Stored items
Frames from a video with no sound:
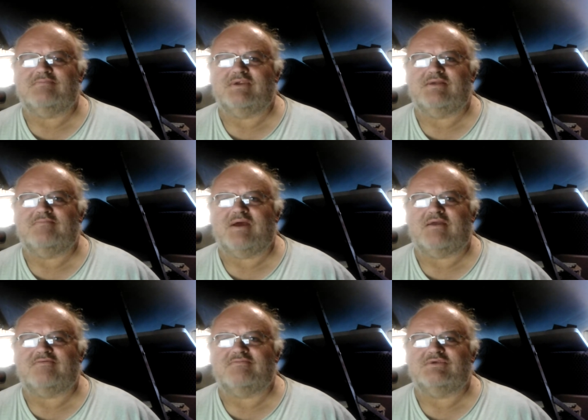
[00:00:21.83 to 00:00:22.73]
bring back
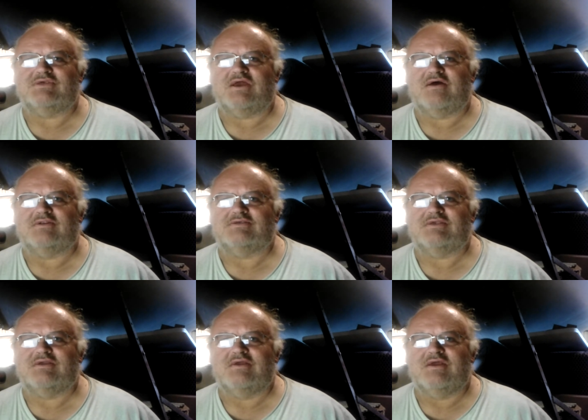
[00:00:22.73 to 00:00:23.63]
from Chance
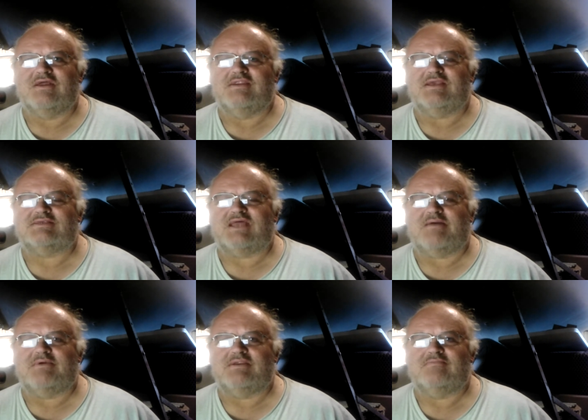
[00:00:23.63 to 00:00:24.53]
next
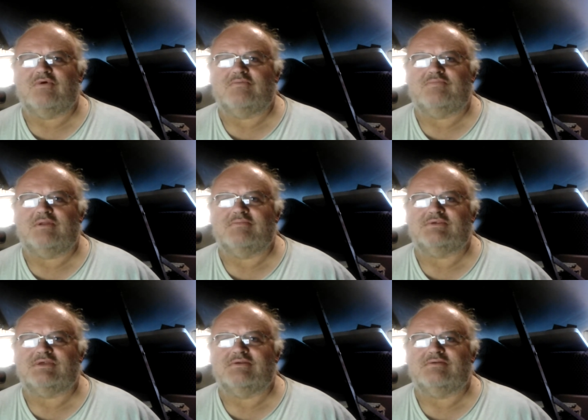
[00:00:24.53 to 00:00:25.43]
time I'm in Mud
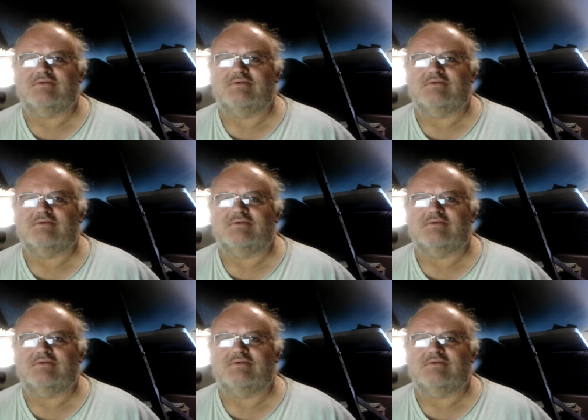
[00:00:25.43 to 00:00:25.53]
Plumpton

- _ASSIGNED TASK_: Every entry above is to be printed again exactly, pictures omitted.

- _SOLUTION TO THIS EXERCISE_:
Frames from a video with no sound:
[00:00:21.83 to 00:00:22.73]
bring back
[00:00:22.73 to 00:00:23.63]
from Chance
[00:00:23.63 to 00:00:24.53]
next
[00:00:24.53 to 00:00:25.43]
time I'm in Mud
[00:00:25.43 to 00:00:25.53]
Plumpton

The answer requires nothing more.